Add PP_NUMBER, remove CPP_INTEGER, CPP_FLOAT

willwray commented 2 years ago

A simple proof of concept change that fixes #79. With it, pcpp can do codegen using the IREPEAT library.

I believe it's conceptually correct, but my Python may not be; please test this against your suite and review the method (hack) carefully. There's not much code!

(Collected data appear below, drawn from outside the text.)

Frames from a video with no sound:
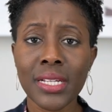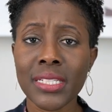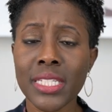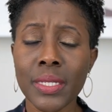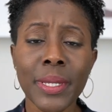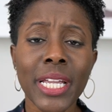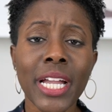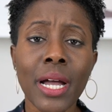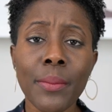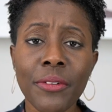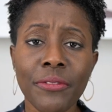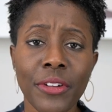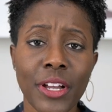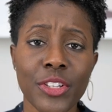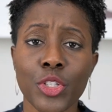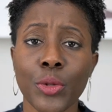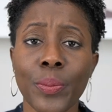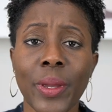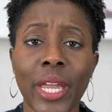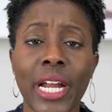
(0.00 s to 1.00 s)
To become a
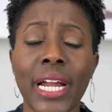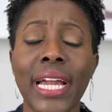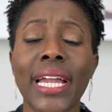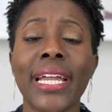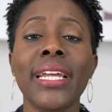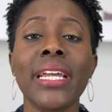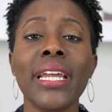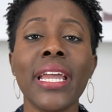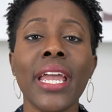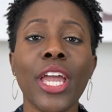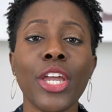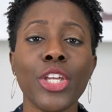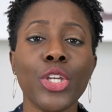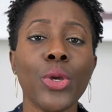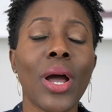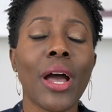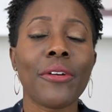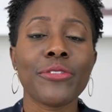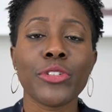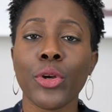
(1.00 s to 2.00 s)
foster parent,
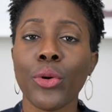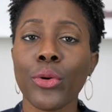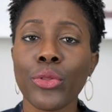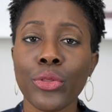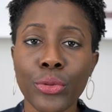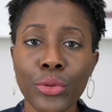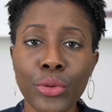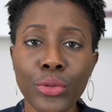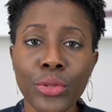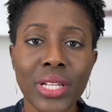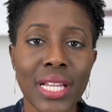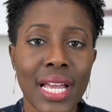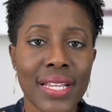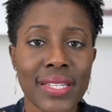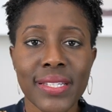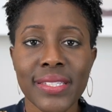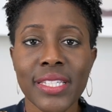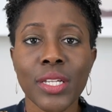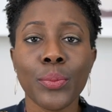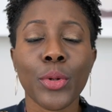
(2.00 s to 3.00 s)
you have to go through the
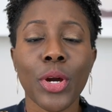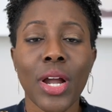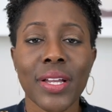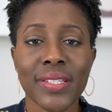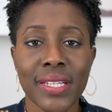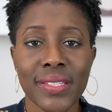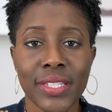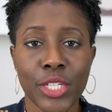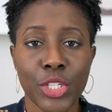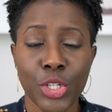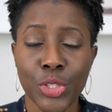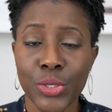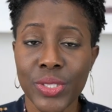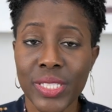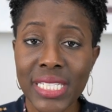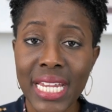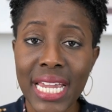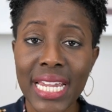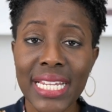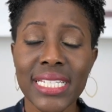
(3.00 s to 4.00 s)
licensing process in your
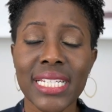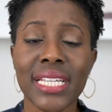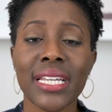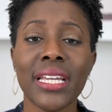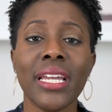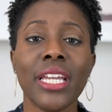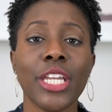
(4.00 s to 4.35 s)
state,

Mostly deletions.

The change removes CPP_INTEGER, effectively replacing it with PP_NUMBER, and entirely removes CPP_FLOAT as superfluous for preprocessing purposes.

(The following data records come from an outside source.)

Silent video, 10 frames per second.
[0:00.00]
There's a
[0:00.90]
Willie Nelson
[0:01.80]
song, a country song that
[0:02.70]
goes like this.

pp-number is sufficient for preprocessing to stage 4

The pp-number regex in the issue is incorrect, lifted from unpublished WG21 https://isocpp.org/files/papers/D2180R0.html "pp-number makes cpp dumber" (best proposal title ever).

Instead, I crafted a regex based on the lastest C++ draft https://eel.is/c++draft/lex.ppnumber#ntref:pp-number which accepts character ' as digit separator:

regex string r'.?\d(.|[\w]|\'[\w]|[eEpP][-+])*'

(also admits binary literals, with digit separator, of course, so they can now be added to the Value parsing code)

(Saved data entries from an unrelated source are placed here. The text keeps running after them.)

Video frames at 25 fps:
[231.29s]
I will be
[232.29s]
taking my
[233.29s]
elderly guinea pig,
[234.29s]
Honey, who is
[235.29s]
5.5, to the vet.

Only the conditional evaluator is required to interpret the numbers as integer constant expressions.

This is achieved by hacky means:

def p_expression_number(p):
    'expression : PP_NUMBER'
    try:
        p[0] = Value(p[1])
    except:
        p[0] = p[1]

The idea is that if the parsed string p[1] can be interpreted as an integer constant-expression Value(p[1]) then do so, otherwise simply pass through the string for possible further pasting and processing.

A robust method might check p[1] against the CPP_INTEGER regex (removed in this commit) for a full match, consuming all input. On the other hand, relying on Value to validate the input while parsing and to raise an exception on failure may be Pythonic.

It seems that pp-number itself is a hack in the standard; I see no way to incorporate pp-number alongside INTEGER and FLOAT tokens meaningful in C; but then there's no need to. Happy Thanksgiving!

willwray commented 2 years ago

Added tests/issue0079.py FAILs pre-patch as expected

FAIL: runTest (tests.issue0079.pp_number_pasting)
----------------------------------------------------------------------
Traceback (most recent call last):
  File "/home/will/repos/pcpp/tests/issue0079.py", line 21, in runTest
    self.assertEqual(p.return_code, 0)
AssertionError: 1 != 0

All python setup.py test tests pass post-patch.

Are there other tests to be run?

Should I commit the new generated lextab.py and parsetab.py?

ned14 commented 2 years ago

Should I commit the new generated lextab.py and parsetab.py?

If you wish.

It'll be next Spring at least before I can look at this properly.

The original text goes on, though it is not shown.